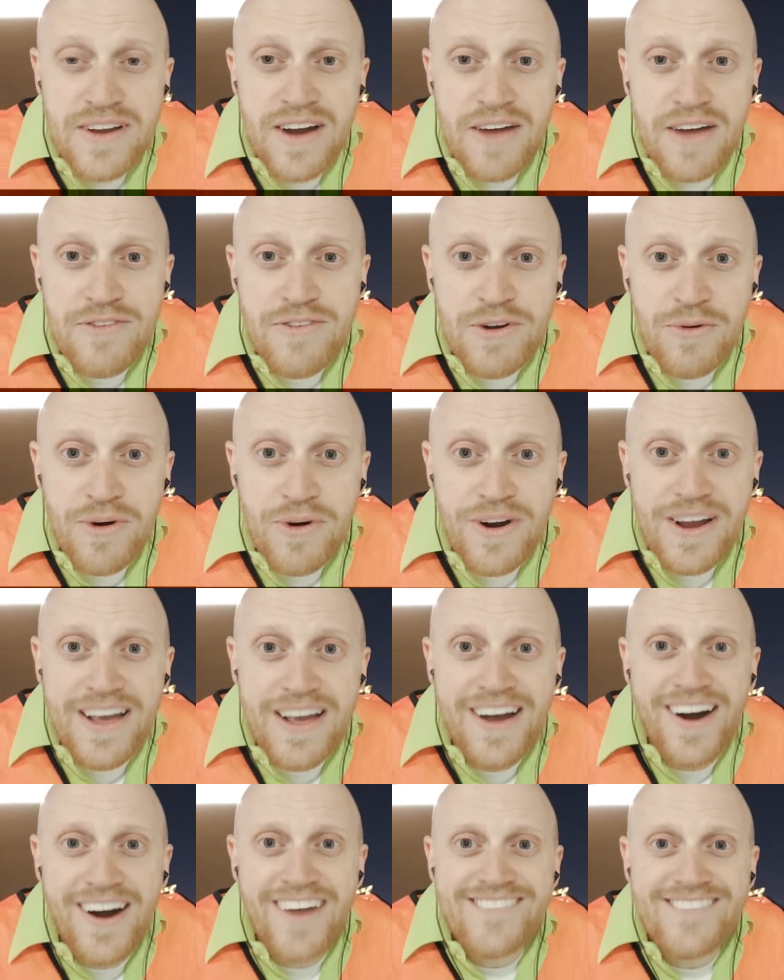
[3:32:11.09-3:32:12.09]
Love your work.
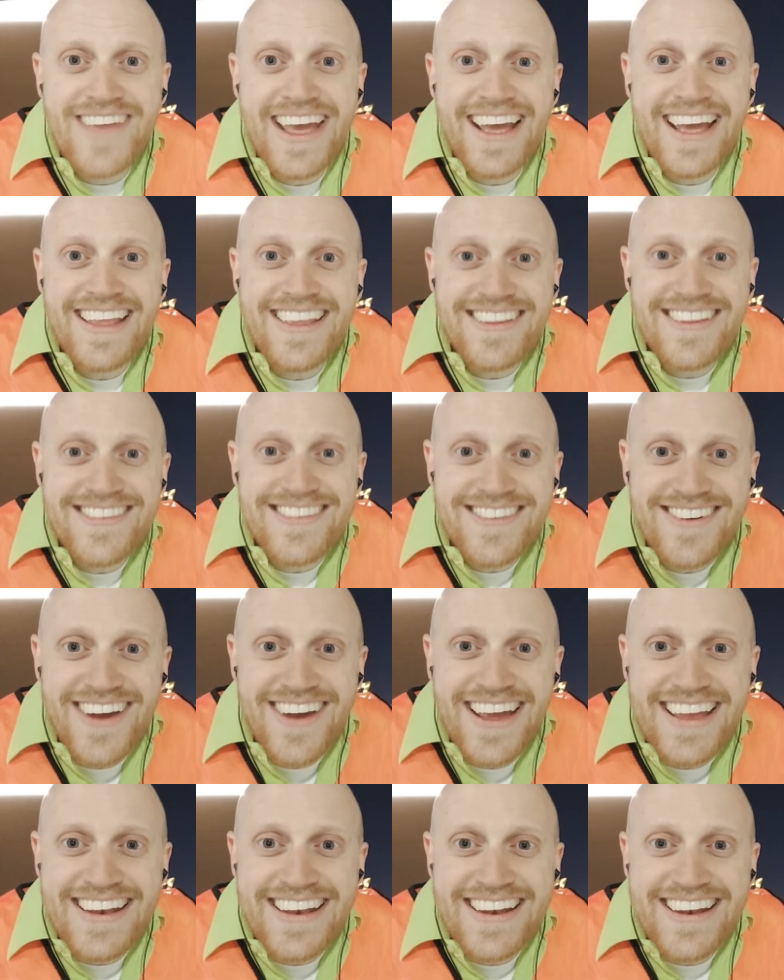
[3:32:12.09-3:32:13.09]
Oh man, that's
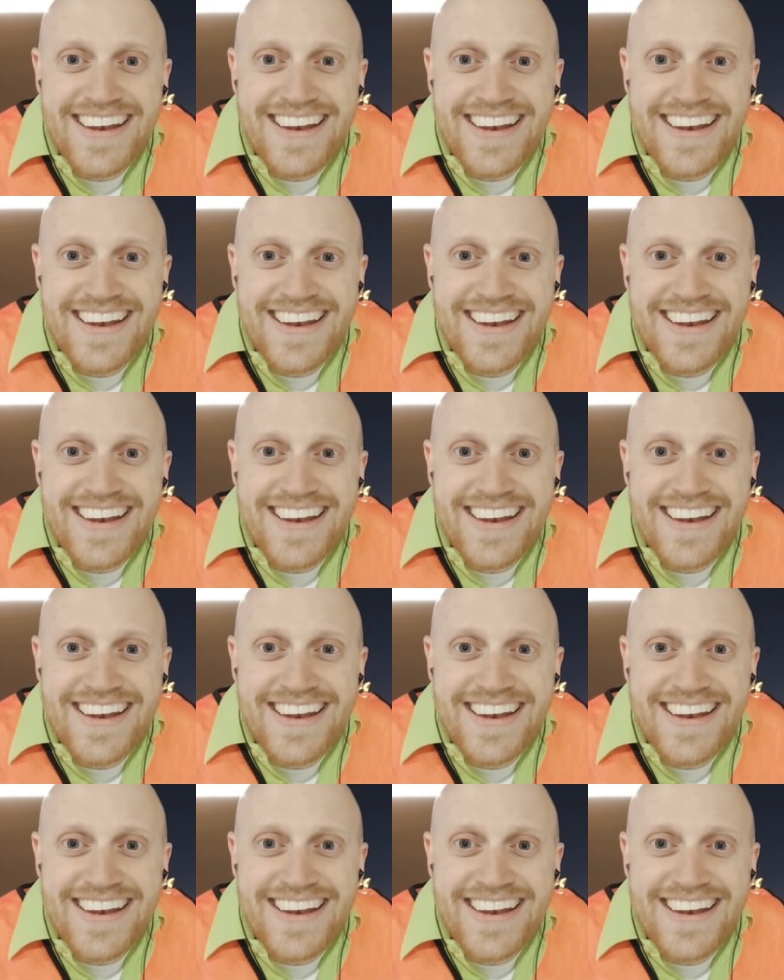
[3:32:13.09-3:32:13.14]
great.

▸ **What the task requires**
Without changing a word, restate the listing above; the pictures stay out.

▸ **Solved problem**
[3:32:11.09-3:32:12.09]
Love your work.
[3:32:12.09-3:32:13.09]
Oh man, that's
[3:32:13.09-3:32:13.14]
great.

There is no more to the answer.